A call requesting comment from Key Power’s Miami location was not immediately returned, while the number for the site in Labelle was answered by Career Now Brands, a marketing firm in Troy, Michigan, which recruits drivers through a trucking division called CDL Marketing.

On its website, Career Now Brands advertises itself as helping boost the enrollments of more than 100 educational institutions by providing “online education leads that convert.” 

The CEO of Career Now Brands, Craig Jablonski, said he had never heard of Key Power and said that it was not among the trucking schools that his company does marketing for. “We’re not sending people there,” said Jablonski, who said his company vets any driving school to ensure that it’s reputable before directing people interesting in becoming truck drivers their way. 

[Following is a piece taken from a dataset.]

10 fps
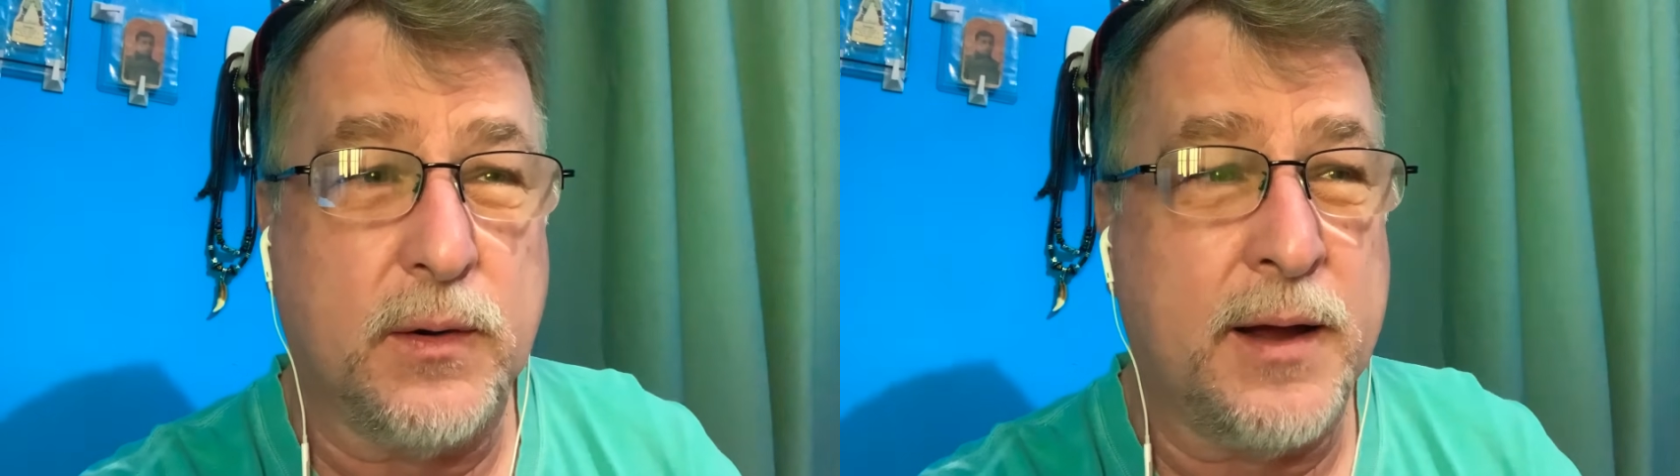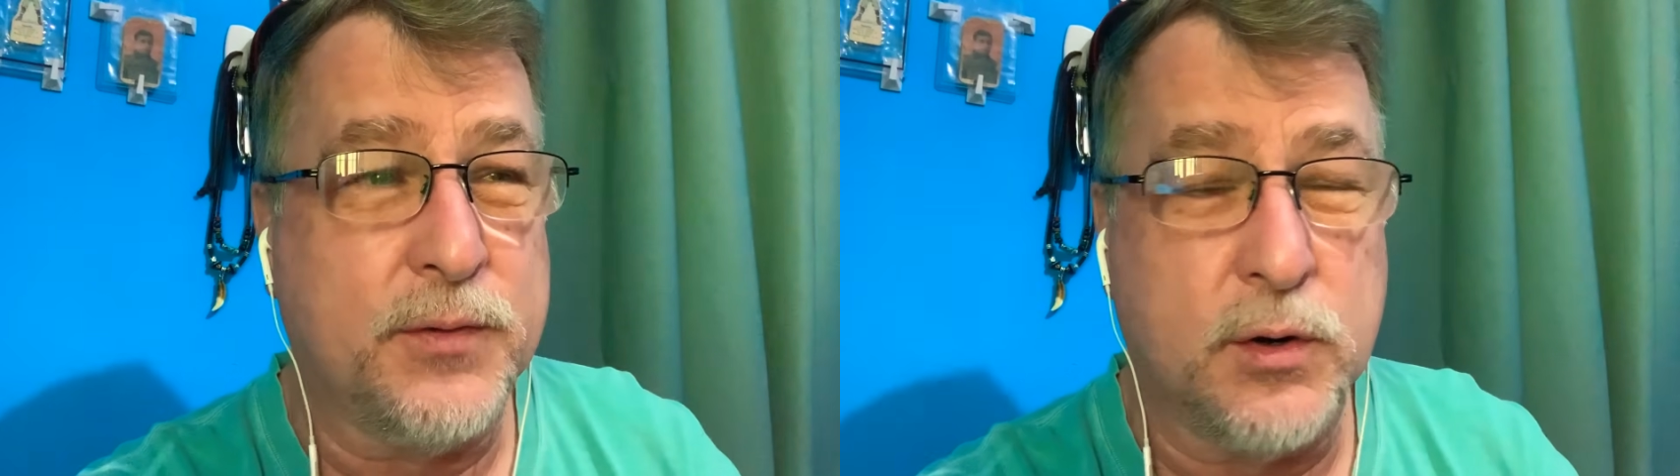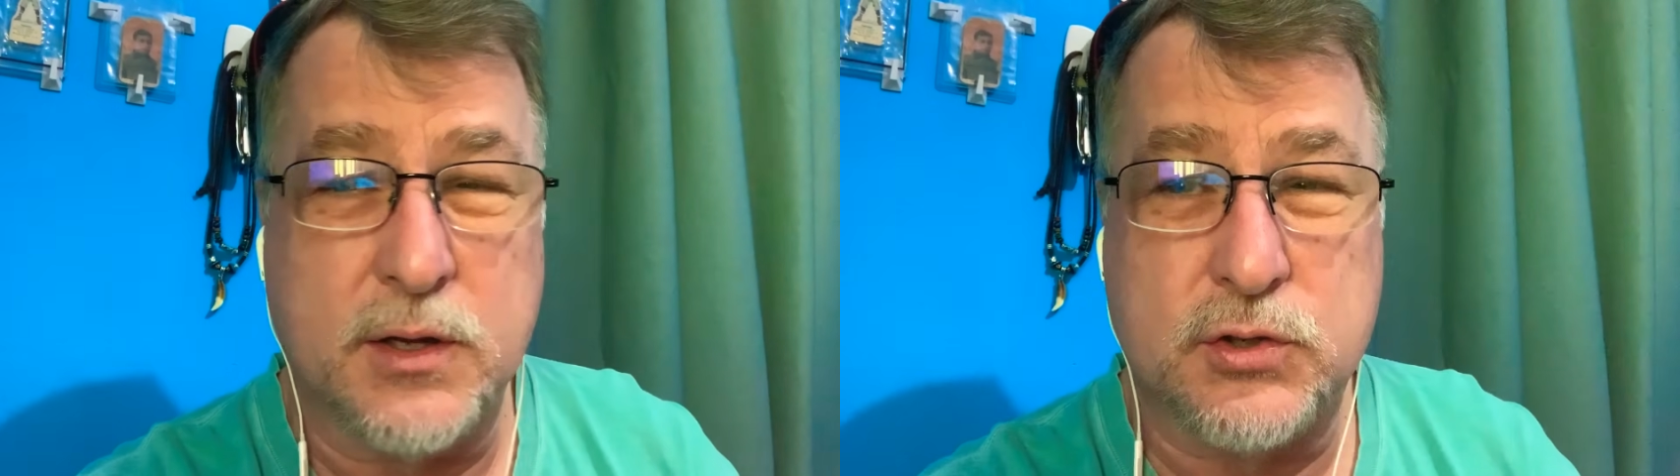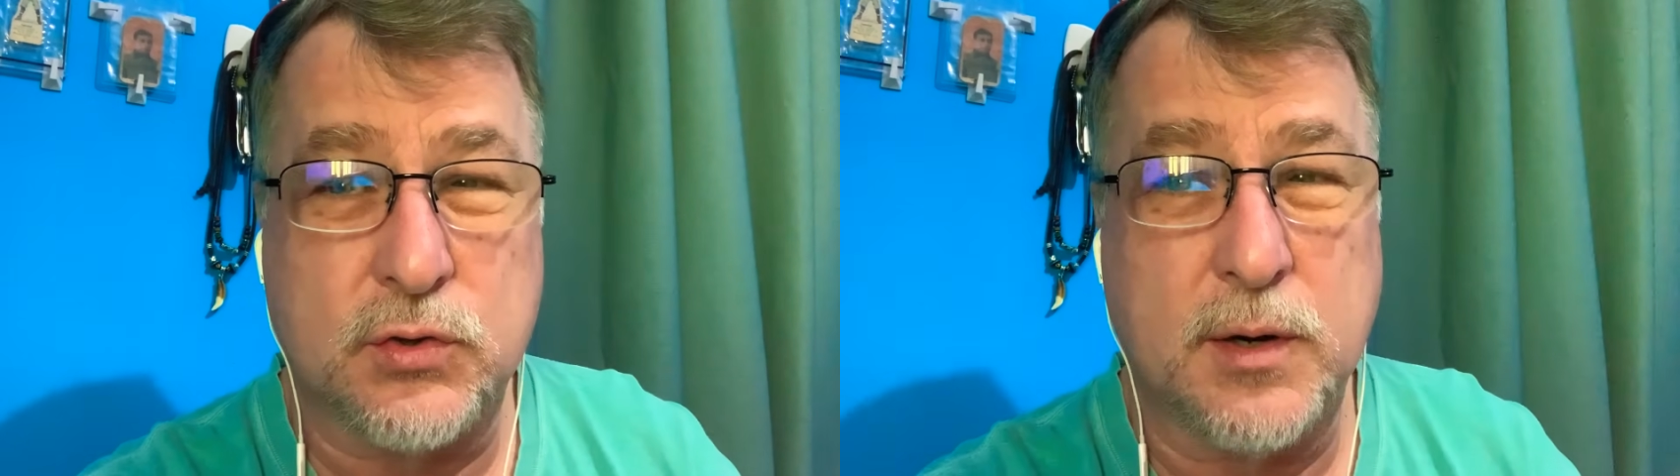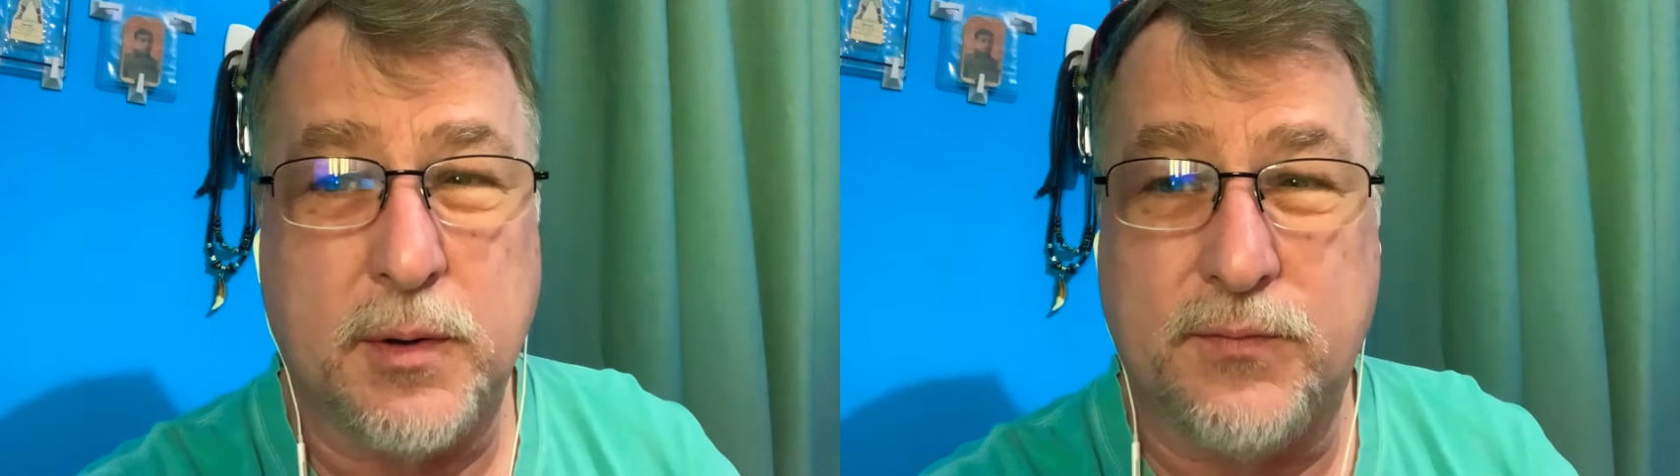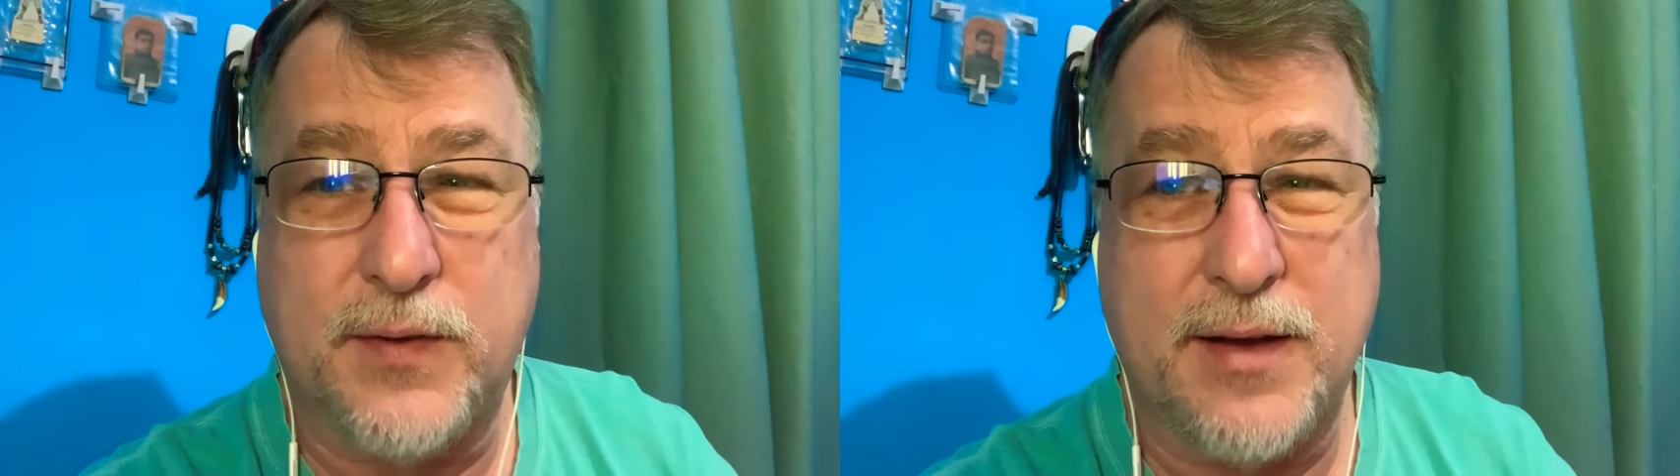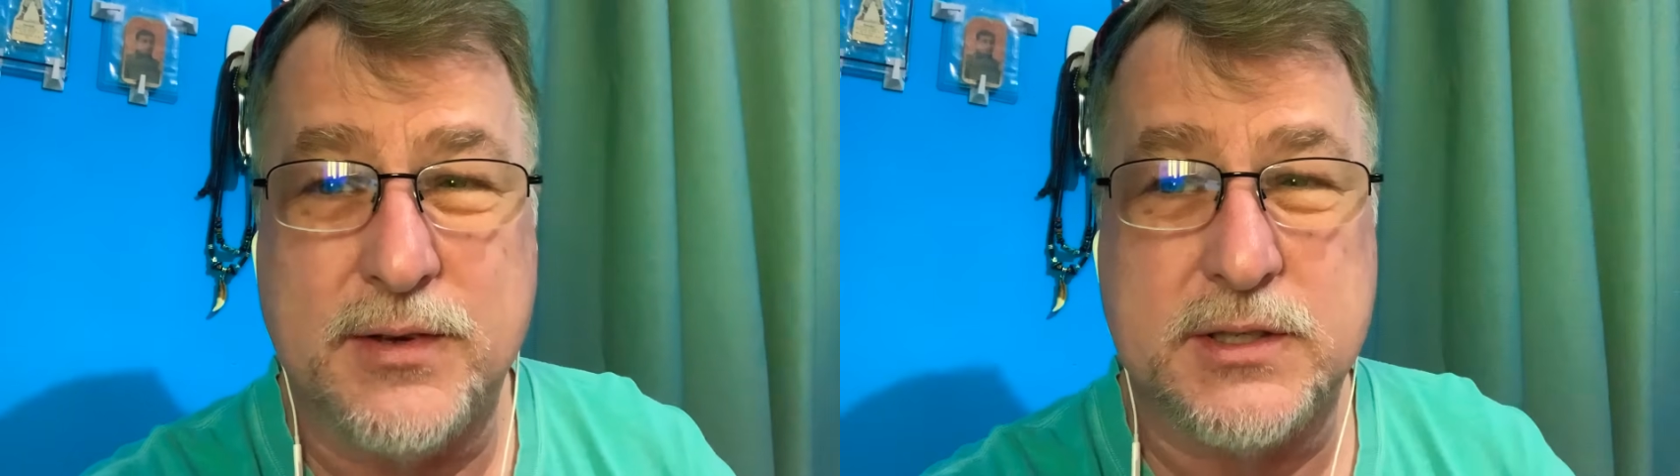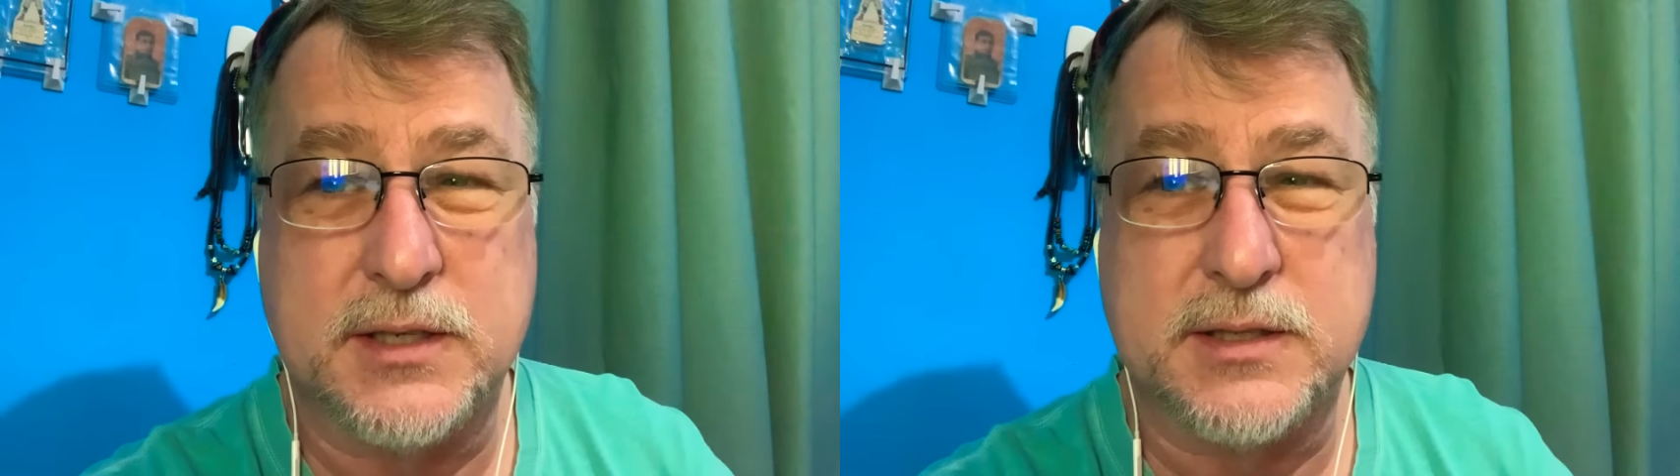I've heard this story about 5
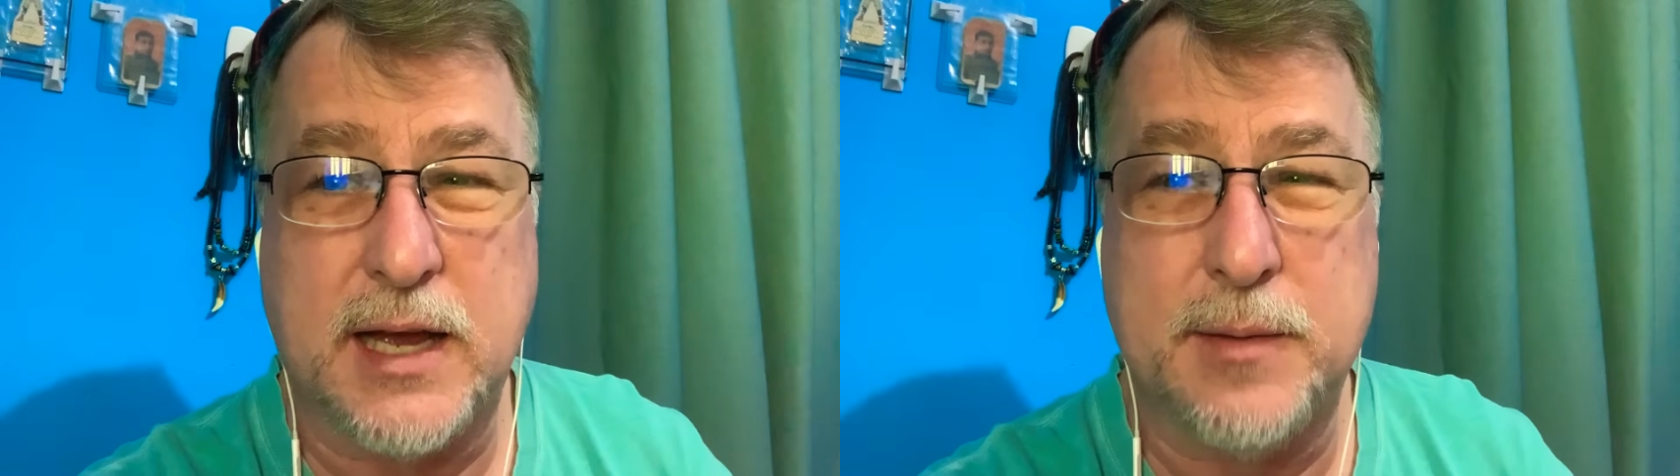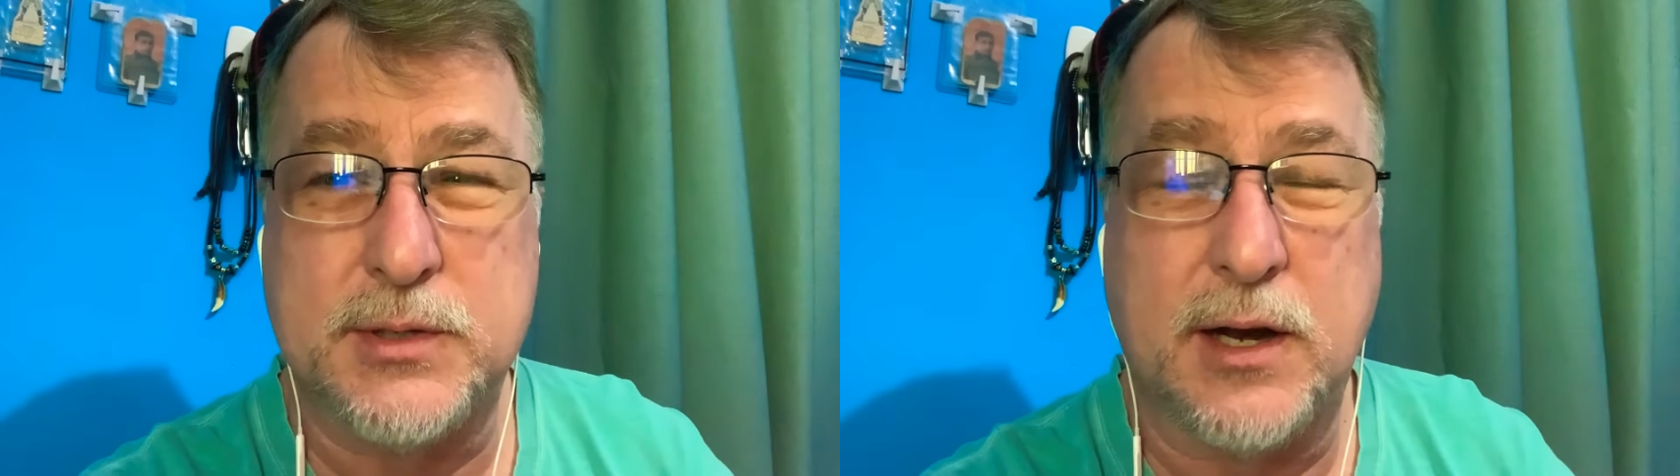or 6 times,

“Trucking schools provide a good service,” said Jablonski, who added that truck drivers are in great demand and graduates of such schools are able to quickly find well-paying work. 

Those tested by Key Power during 2017 are being notified by the state that they must be retested by another third-party CDL testing administrator, after which they’ll have 60 days before their commercial license is revoked.

The latest action is not the first time commercial drivers in Florida were found to hold phony licenses. About 2,000 commercial drivers were told to get retested in late 2015 after an Orlando-area commercial truck driving school was found to have fraudulently obtained CDLs for drivers who only spoke Russian.

The DHSMV maintains agreements with more than 150 third-party CDL testing administrators throughout the state, which issues commercial licenses to more than 500,000 drivers.